Strategic Deception Unveiled
The wiretapped conversations revealed the participants' sophisticated understanding of the need to conceal their true objectives from American authorities and the public. IAP President Omar Ahmed candidly acknowledged the dilemma they faced: "If you want to [talk to] the Americans, you lose the Muslims, if you address the Muslims, it means that you cannot reveal your address to the Americans."
The solution they developed was a deliberate strategy of deception. HLF President Shukri Abu Baker, whose brother Jamal was a Hamas leader, articulated this approach with startling clarity: "I swear by Allah that war is deception. We are fighting our enemy with a kind heart... Deceive, camouflage, pretend that you're leaving while you're walking that way. Deceive your enemy."
Planning a "Neutral" Front Organization
Most significantly for understanding CAIR's alleged origins, the Philadelphia meeting participants discussed the need to create a new organization that could operate without the obvious Hamas connections that had begun to compromise their existing entities. One unidentified speaker argued for forming "a new organization for activism which will be neutral because we are placed in a corner... there should be a new neutral organization which works on both sides."
Abu Baker elaborated on this concept, emphasizing the importance of camouflaging the new organization's identity: "Let's not hoist a large Islamic flag and let's not be barbaric-talking. We will remain a front so that if the thing [the U.S. government ban on Hamas] happens, we will benefit from the new happenings instead of having all of our organizations classified and exposed." According to the wiretaps, it was discussed that the new front organization would have it’s headquarters in Washington D.C. and would infiltrate every civil level of American society.
CAIR's Formation: Months After Philadelphia Meeting
The timing of CAIR's establishment is also suspect. Founded in Washington D.C. in June 1994—just months after the Philadelphia meeting—CAIR emerged with leadership drawn directly from the Palestine Committee structure that had been operating under increasing scrutiny. Additionally, a 1994 internal memorandum of the Palestine Committee recognized CAIR as one of its member organizations following its formation, together with IAP, UASR and HLF.
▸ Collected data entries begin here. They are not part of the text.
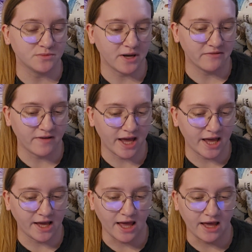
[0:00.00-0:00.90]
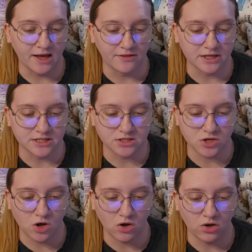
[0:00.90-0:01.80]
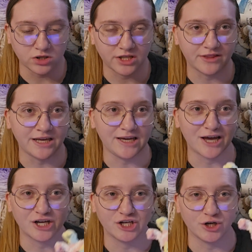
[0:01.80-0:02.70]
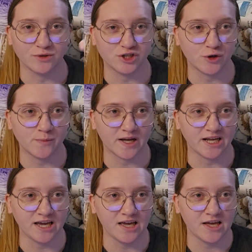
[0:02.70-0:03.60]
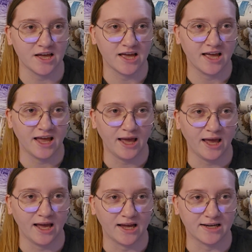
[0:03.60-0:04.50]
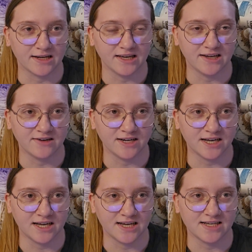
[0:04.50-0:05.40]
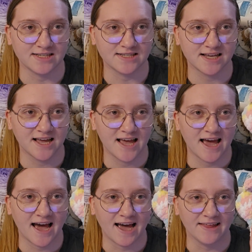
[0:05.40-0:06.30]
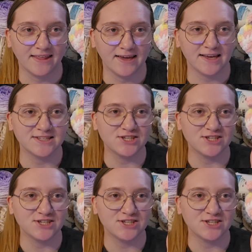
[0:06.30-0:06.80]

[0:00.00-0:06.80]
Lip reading: by Faye, and this is called the No Sew Bunny, and here it is. I think it's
The overlap between the Philadelphia meeting attendees or Palestine Committee affiliates with CAIR's founding leadership are extensive and well-documented:
Omar Ahmed, who served as IAP President and attended the Philadelphia meeting, became CAIR's Chairman Emeritus
Nihad Awad, IAP's Public Relations Director who participated in the Philadelphia discussions, became CAIR's Executive Director—a position he holds to this day
Rafeeq Jabar, former IAP President, became a founding director of CAIR
Ibrahim Hooper, an IAP employee, became CAIR's Director of Communications
Ghassan Elashi, Holy Land Foundation treasurer who attended the Philadelphia meeting, became the founding board member of CAIR's Texas chapter
Implications for Tax-Exempt Status
Senator Cotton's letter to the IRS highlights a fundamental question about the appropriateness of tax-exempt status for organizations with alleged connections to designated terrorist groups. As Cotton noted in his correspondence, "Tax-exempt status is a privilege, not a right, and it should not subsidize organizations with links to terrorism."
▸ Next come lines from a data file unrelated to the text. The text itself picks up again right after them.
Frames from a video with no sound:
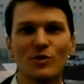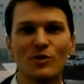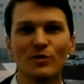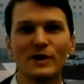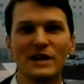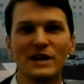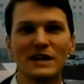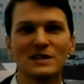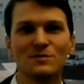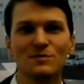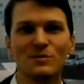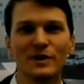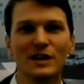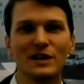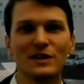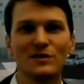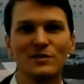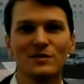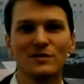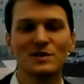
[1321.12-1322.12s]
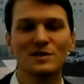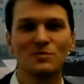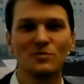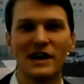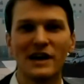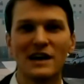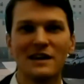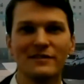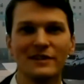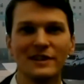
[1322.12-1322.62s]
weeks, we'll get through this
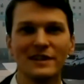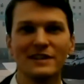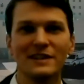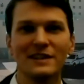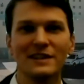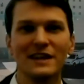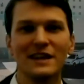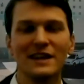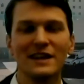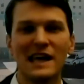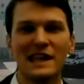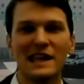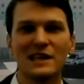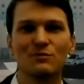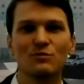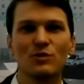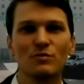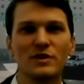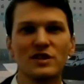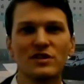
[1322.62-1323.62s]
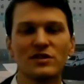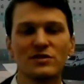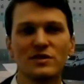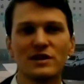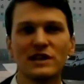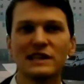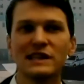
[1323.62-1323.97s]
wave and then we'll be through it.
The Internal Revenue Code requires that 501(c)(3) organizations operate exclusively for charitable, educational, or religious purposes and prohibits the provision of material support to terrorism. The alleged evidence of CAIR's origins within the Palestine Committee structure, combined with the continued presence of Philadelphia meeting participants in its leadership, raises substantial questions about the organization's compliance with these requirements.
This analysis is based on FBI documents, court records, congressional testimony, and academic reports. The evidence cited includes materials introduced during the Holy Land Foundation terrorism financing trial, the largest such prosecution in U.S. history.